Thanks for being on topic. Can you give instructions on what to do to be able to transfer files via USB cable only between the L5 and Ubuntu 22.04 Desktop?
Instead of using over-the-air methods for transferring your files which may be insecure, I have installed Jumpdrive on my phone.
If you are using a Librem laptop:
All you need to do is boot your phone into jump drive and connect via USB to your laptop and you will have access to the files on your phone after answering the password prompt for your phone.
For me this is a more secure method and easier as far as I’m concerned.
Also I have been using a USB a to USB c connector which I bought off of Amazon called JSAUX which comes in various lengths and is more flexible and easy to use than the purism supplied cable.

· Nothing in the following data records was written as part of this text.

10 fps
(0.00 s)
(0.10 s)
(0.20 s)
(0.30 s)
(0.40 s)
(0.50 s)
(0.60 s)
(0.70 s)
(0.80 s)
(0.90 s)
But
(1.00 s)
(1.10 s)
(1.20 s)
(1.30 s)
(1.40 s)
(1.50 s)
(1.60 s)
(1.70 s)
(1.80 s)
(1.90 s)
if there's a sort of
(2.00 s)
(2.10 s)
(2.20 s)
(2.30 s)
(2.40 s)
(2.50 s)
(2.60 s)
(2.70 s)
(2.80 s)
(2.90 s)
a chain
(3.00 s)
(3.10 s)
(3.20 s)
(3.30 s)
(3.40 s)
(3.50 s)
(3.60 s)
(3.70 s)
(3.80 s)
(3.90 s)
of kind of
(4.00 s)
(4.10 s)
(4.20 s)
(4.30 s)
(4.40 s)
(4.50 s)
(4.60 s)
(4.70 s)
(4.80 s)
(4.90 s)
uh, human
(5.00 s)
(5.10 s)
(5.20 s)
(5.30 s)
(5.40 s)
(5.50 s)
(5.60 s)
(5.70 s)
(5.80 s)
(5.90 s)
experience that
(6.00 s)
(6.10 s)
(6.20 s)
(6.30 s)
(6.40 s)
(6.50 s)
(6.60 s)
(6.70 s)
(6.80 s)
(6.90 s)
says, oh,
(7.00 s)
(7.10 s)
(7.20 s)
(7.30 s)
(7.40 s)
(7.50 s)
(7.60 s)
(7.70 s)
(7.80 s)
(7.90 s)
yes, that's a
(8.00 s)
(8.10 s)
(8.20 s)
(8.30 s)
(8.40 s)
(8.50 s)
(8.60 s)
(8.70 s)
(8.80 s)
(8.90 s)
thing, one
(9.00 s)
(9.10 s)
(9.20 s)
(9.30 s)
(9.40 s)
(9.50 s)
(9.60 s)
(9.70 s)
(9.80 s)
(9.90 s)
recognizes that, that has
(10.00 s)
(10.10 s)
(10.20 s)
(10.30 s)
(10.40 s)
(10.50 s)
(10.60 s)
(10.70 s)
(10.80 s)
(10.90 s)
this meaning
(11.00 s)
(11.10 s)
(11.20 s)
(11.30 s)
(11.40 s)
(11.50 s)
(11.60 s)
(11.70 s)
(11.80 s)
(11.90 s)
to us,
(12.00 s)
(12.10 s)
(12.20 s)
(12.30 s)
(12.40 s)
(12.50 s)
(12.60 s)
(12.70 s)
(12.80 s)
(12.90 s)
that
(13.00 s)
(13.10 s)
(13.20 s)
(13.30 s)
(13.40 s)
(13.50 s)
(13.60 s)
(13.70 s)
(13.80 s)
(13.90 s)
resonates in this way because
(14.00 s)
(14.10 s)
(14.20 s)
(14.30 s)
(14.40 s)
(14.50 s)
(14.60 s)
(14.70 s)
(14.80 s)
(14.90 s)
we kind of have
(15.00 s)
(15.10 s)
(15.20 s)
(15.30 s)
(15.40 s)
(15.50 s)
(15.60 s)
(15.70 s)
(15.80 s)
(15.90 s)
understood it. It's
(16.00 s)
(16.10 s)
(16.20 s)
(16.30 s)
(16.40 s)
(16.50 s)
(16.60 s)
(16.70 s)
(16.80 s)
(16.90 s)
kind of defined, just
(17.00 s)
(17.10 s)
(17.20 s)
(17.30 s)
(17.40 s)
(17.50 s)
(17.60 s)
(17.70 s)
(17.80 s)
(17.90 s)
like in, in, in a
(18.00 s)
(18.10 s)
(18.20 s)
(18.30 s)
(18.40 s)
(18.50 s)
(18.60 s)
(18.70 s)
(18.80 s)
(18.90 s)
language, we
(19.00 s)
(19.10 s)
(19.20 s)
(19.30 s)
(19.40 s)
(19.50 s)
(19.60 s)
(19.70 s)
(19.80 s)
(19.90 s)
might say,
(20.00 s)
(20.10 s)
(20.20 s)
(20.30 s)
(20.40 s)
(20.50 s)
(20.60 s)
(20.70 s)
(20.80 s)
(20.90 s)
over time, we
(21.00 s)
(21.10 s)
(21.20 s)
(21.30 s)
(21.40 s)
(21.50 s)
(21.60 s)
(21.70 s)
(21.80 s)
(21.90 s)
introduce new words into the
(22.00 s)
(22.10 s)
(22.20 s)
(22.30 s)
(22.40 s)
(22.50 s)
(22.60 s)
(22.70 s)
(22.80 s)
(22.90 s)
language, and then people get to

Yes, quite likely - at least as far as theoretical attacks go i.e. your attack surface.
Hmm. Not really. For a start it means an outage on your phone every time you want to transfer files. And if it’s just one file then you are talking about a fair bit of overhead and hassle to transfer one file.
However at the end of the day everyone should do what he or she is comfortable and happy with.
I’m not sure what you mean by outtage? I would think that by booting down the phone and booting into jumpdrive either to transfer one or multiple files and then booting the phone up would be good also for the phone?
You are “off the air” for however long it takes to shut down, boot Jumpdrive, transfer files, boot up. If you want to use the phone as a regular mobile phone then that may not be convenient.